1. Fare kuyruk kolajeni hazırlanması

1. 6-10 yetişkin sıçan kuyrukları (kullanıma kadar -20 ° C'de kuyrukları saklamak mümkündür) toplayın.
2. Oda sıcaklığında (RT) 'de bir gece% 95 etanol içinde kuyrukları emmek.

Sıçan kuyrukları Diseksiyonu (doku kültürü kaputu):
(Kullanmadığınız zaman% 70 etanol araçları tutmak ve bu işlem boyunca kullanılan tüm çözümler, araçlar ve cam eşyalar steril olduğundan emin olun)

3. Kuyrukları gelen tendonların toplamak için, kuyruğunun ucunu kesti. Forseps bir çift kuyruk büyük ucunu tutun. , Tutun eğmek ve diğer forseps yakın kuyruk kırmak için forseps başka bir çift kullanın. Dışında çekin ve tendonlar (Şekil 1A, B) geride kalacak.
4. Steril H ₂ O tendonlar toplayın ve tüm tendonları topladıktan sonra steril H ₂ O ile yeni bir petridish taşıyın
5. 2-3 tendonlar alın ve 2 çift için kullanarak onları parçalamakSteril H ₂ O. sahip yeni bir petridish in CEPS Bu damarlar (; Şekil 1C tendon dokusunun parlak ve yansıtıcı) gibi non-tendon dokusunun çıkarın. Olmayan tüm tendon dokusunun çıkarılmasından sonra, her kuyruk tendonların yaklaşık 100-150 mg verir.
6. Steril% 3 asetik asit 300 ml tendonlar aktarılır ve 4 de yavaş yavaş gece boyunca karışmaya ° C.
7. Steril% 3 asetik asit ilave bir 200 ml ilave edilir ve 4 de yavaş yavaş gece boyunca karışmaya ° C.
8. 4 120 dakika için 2700 x g'de ~ tendonları içeren asetik asit solüsyonu ° C'de santrifüje pelet çözünmemiş tendonları ve non-tendon dokuya.

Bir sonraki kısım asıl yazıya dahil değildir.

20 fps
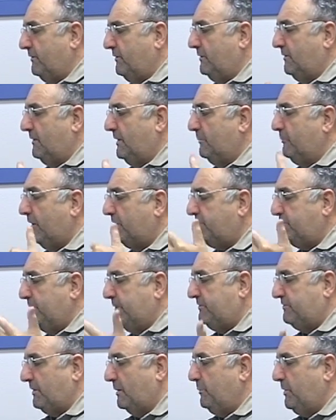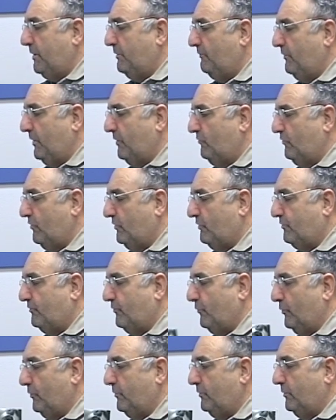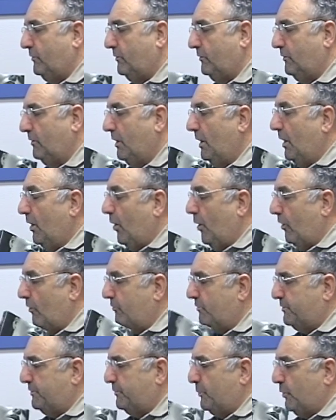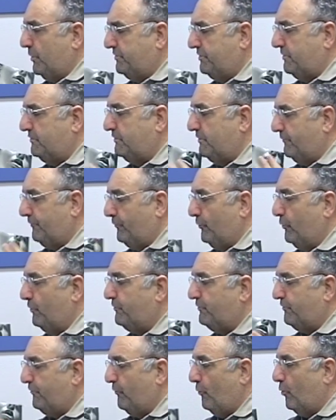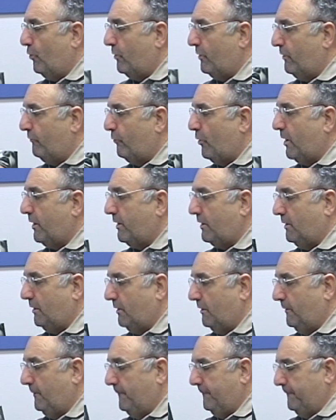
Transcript: Uh, there must be some conventions for, or was this the first for erotica?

9. Santrifüj sırasında diyaliz boru hazırlamak:
   • 40 cm adet kesilmiş
   • 5 dakika boyunca 500 uM EDTA kaynamaya
   • Steril H ₂ O serin
10. Diyaliz boru bir ucunda bir düğüm ve bir otomatik pipett kullanılarak doku kültürü davlumbaz içinde buz üzerinde santrifüje tendonu çözeltisi süpernatant ile tüp dolgue ve 25 ml pipetle. Kabarcıkları üreten kaçının. Knot tüp tüm parçaları (Şekil 1D) buz üzerinde steril alüminyum folyo üzerine boru ve mağaza Tüpün diğer ucunu dolana kadar.

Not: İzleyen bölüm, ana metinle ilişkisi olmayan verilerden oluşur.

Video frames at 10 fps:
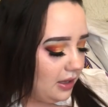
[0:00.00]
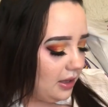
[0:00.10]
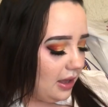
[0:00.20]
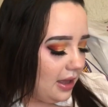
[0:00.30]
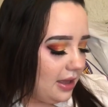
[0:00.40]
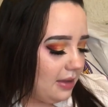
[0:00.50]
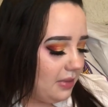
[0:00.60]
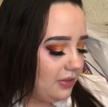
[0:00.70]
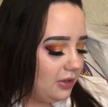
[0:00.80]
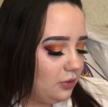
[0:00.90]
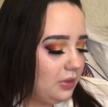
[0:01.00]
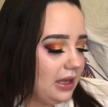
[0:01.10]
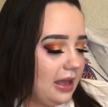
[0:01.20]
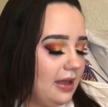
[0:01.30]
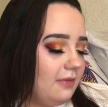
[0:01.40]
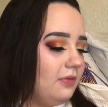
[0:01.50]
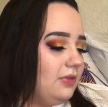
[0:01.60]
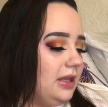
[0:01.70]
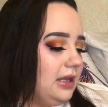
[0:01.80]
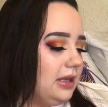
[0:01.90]
And then we have
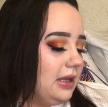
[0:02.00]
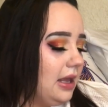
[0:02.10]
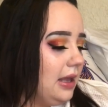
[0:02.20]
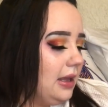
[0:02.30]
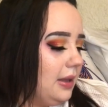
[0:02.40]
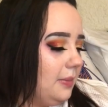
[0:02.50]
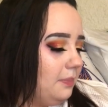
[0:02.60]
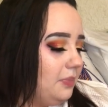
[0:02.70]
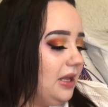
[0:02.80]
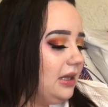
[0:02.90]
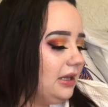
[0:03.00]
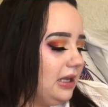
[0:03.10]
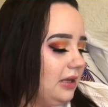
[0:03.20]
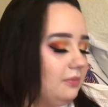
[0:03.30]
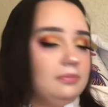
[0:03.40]
the Peony.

11. Doku kültürü kaputu steril 0.1x MEM, pH 4.0, 10 l hazırlayın. Hortumun parçalara Şamandıra ekleyin ve bir 10 l beher içinde önceden soğutulmuş 0.1x MEM çözeltisine bu ekleyin. Yavaş yavaş karıştırılarak ° C iken 4 geceleme Dialyze. PH düşük tutarken Bu diyaliz aşırı asit kaldırır.
12. Yeni ön soğutmalı 10 l 0.1x MEM ile değiştirin ve 4 gece boyunca karışmaya ° C
13. Yeni ön soğutmalı 10 l 0.1x MEM ile değiştirerek önceki adımı yineleyin ve 4 gece boyunca karışmaya ° C
14. Steril 50 ml tüpler içine tablet kollajen çözüm. 4 ° C de saklayınız alikotları 6-12 ay tutun, sadece doku kültürü kaputu kollajen stok anlaştım.

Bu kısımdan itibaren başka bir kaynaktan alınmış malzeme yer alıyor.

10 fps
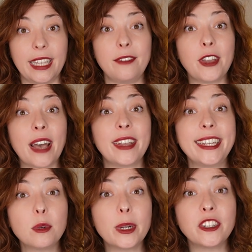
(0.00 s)
If you have
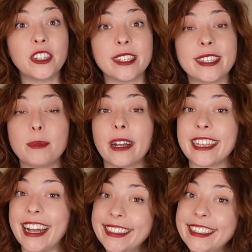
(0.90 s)
any questions
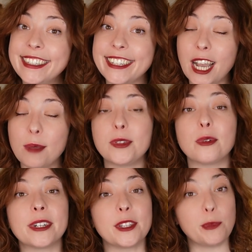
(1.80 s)
about content types
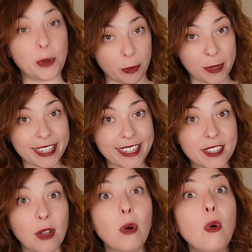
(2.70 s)
or its
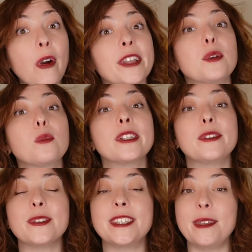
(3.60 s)
purposes, or you
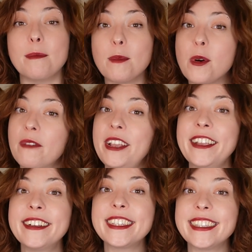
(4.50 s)
want to see more
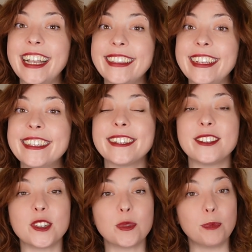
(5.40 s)
videos like this,
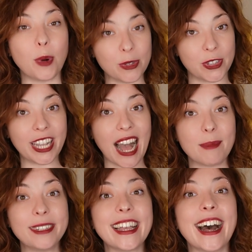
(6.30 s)
just post a
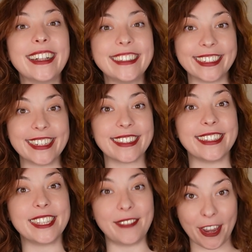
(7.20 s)
comment underneath
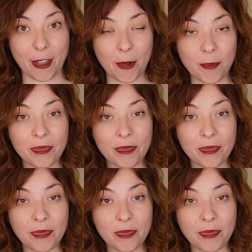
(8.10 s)
this video.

15. Bu saf kolajen kollajen MATR en iyi sonucu elde etmek için (0.1x MEM'de) seyreltilerek gerekip gerekmediğini test etmek önemlidirix testi. Bu nedenle, bir kollajen inceltilmiş serileri oluşturmak (seyreltilmemiş kolajen, 1:1, 1:2 ve 1:5 seyreltilmiş) ve optimal kollajen seyreltme belirlemek için aşağıda tarif edildiği gibi kollajen matris deneyleri gerçekleştirmek.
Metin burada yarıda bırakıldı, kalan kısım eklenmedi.